Hanno spiegato la loro idea d’Italia, presentandosi a Cernobbio come aspiranti capi del Governo. Ma nella loro sfilata davanti agli imprenditori del Forum Ambrosetti Luigi Di Maio e Matteo Salvini, i due giovani leader di M5S e Lega, non hanno mai concesso una foto insieme. Entrambi hanno però moderato i toni, senza risparmiare comunque critiche al governo e alle politiche europee, in vista delle imminenti elezioni. Di Maio e Salvini si sono presentati come futuri interlocutori istituzionali di un mondo, quello della grande impresa e della finanza, che ha iniziato a studiarli con interesse.
“Oggi propongo il nostro programma di governo, l’anno prossimo sarò qui come Lega di governo - ha detto il segretario del Carroccio - L’Italia merita di correre, con meno vincoli e meno tasse”. Salvini ha aggiunto di avere “abbastanza esperienza” per fare il premier, ricordando che in Europa lo fanno diversi suoi coetanei quarantenni. Ma chi guiderà il centrodestra, fra lui e Silvio Berlusconi, “lo deciderà chi avrà preso un voto in più” alle elezioni. Priorità del programma illustrato alla platea e agli alleati di centrodestra: flat tax al 15%, sovranità monetaria anche se non ci sarà una richiesta di uscita dall’euro, blocco dell’immigrazione illegale (“Minniti lo sta facendo con quattro anni di ritardo rispetto a quanto dicevamo noi”), meno bonus e più strategia con, come primo indicatore da seguire, “le culle”, perché un Paese “non sta in piedi” se non si fanno figli.

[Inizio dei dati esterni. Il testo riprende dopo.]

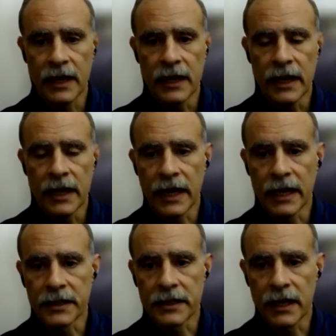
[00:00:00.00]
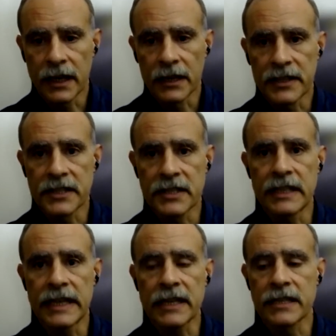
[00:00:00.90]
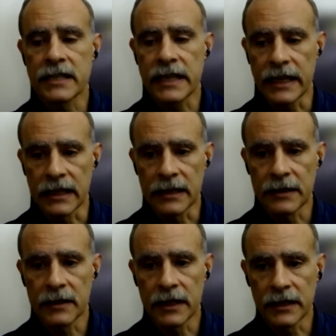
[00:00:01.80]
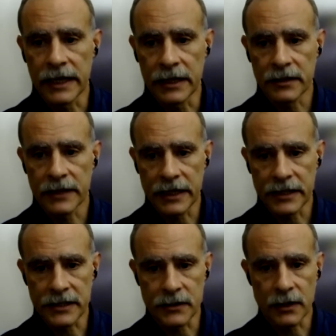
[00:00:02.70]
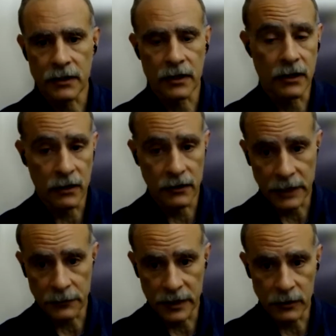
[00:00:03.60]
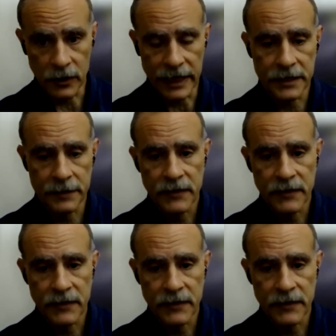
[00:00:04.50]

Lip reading: And this is the next scale that we look at.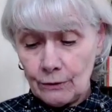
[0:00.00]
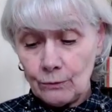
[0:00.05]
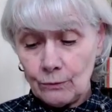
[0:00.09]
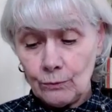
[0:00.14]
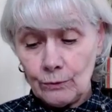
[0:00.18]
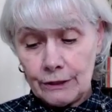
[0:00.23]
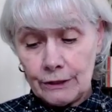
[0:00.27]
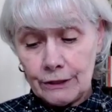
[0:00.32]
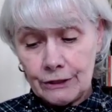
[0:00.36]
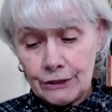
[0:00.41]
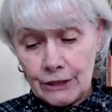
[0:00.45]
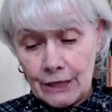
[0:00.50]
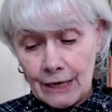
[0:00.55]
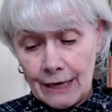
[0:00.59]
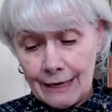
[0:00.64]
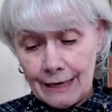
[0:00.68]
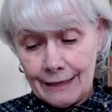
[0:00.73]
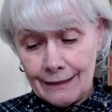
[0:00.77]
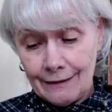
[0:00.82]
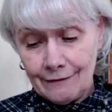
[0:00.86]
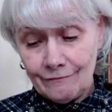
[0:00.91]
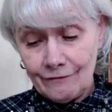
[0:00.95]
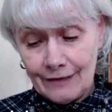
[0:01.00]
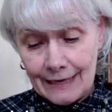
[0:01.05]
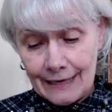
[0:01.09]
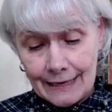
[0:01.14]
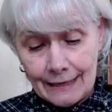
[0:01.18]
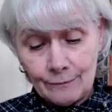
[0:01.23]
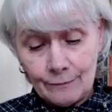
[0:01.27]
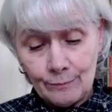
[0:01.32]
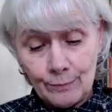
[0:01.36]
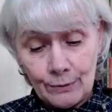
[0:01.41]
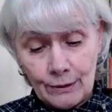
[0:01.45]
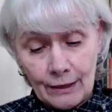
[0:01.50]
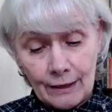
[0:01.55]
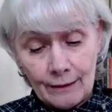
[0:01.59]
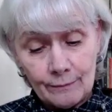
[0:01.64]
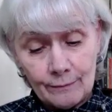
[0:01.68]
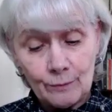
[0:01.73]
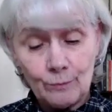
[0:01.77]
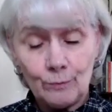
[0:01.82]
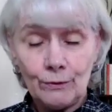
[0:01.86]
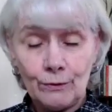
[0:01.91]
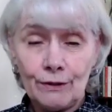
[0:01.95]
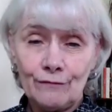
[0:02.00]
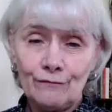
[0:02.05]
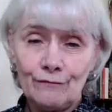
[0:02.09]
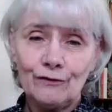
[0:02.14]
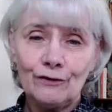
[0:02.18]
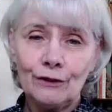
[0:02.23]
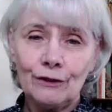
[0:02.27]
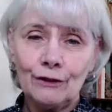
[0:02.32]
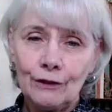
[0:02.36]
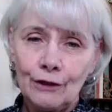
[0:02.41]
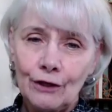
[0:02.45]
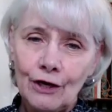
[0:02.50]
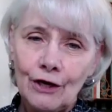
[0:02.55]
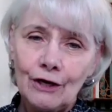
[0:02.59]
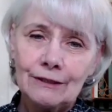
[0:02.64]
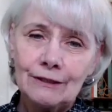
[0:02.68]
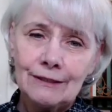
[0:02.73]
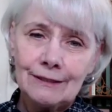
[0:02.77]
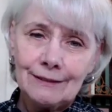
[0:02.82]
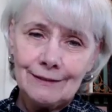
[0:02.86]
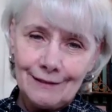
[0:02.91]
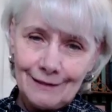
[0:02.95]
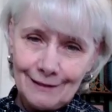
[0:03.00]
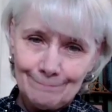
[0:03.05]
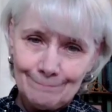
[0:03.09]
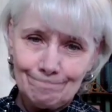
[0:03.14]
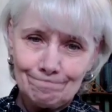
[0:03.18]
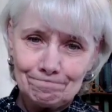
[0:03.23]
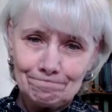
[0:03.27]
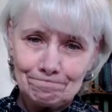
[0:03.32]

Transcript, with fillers: which I have had a problem with for a long time.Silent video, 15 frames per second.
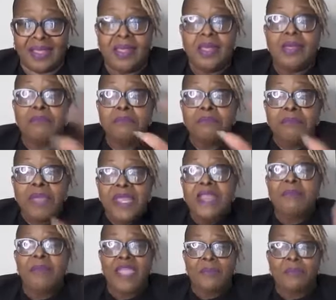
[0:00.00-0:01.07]

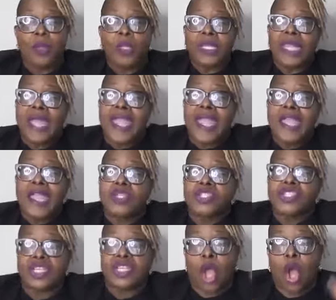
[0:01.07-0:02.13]
Many people languished
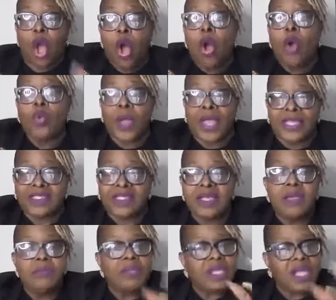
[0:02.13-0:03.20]
in hallways
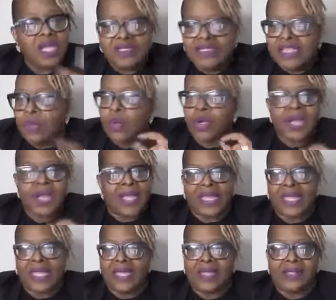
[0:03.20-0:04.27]
because they were not
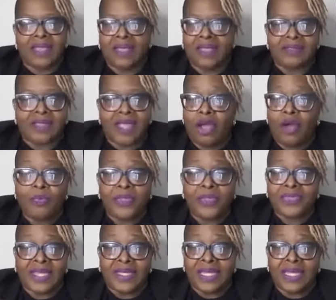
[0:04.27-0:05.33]
getting the help that
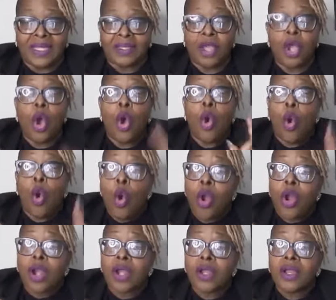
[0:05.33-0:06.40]
they needed,
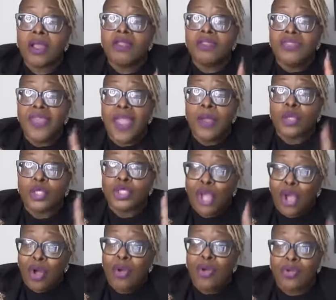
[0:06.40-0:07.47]
or they were
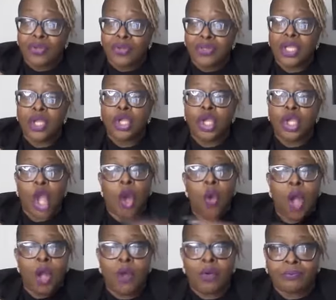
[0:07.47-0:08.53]
told, go
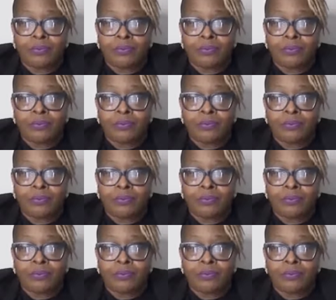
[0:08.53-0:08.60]
home.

Salvini si è concesso a più riprese ai giornalisti, smentendo che l’unica speranza per l’Italia siano i 5 stelle: “chiedetelo ai romani...”.
Più defilato Di Maio che con la stampa è tornato a difendere la decisione di venire a Cernobbio, spiegando di essere venuto al Forum per “parlare di proposte e non a fare polemiche”. “Vogliamo governare questo Paese - ha sottolineato il vicepresidente della Camera -. In questi anni è stato detto molto sul M5S, ma alcune posizioni sono state anche strumentalizzate ed esasperate. Non vogliamo un’Italia populista, estremista o anti europeista, il nostro obiettivo è creare e non distruggere”. Nessuna intenzione dunque, ha rassicurato Di Maio, di uscire dall’Europa e anzi, l’idea di un referendum per lasciare l’euro voleva servire da “peso contrattuale, come estrema ratio e via di uscita” per discutere “alcune delle regole che stanno soffocando e danneggiando la nostra economia”. Non un partito contro le imprese ma un impegno a creare “una Italia smart nation, che investa nelle nuove tecnologie sia nel pubblico sia nel privato”. “Noi valutiamo i partiti e la politica dai provvedimenti - ha detto il presidente di Confindustria Vincenzo Boccia -, non dalle persone. Per noi in teoria sono tutti credibili, dipende poi dalle proposte”. Secondo il ministro della Giustizia Andrea Orlando, “lo sdoganamento” di Di Maio e Salvini “lo hanno fatto gli elettori”. “Penso sia giusto prendere atto di queste realtà politiche, per le quali però - ha concluso l’esponente del Pd - è difficile fare i conti con la realtà”.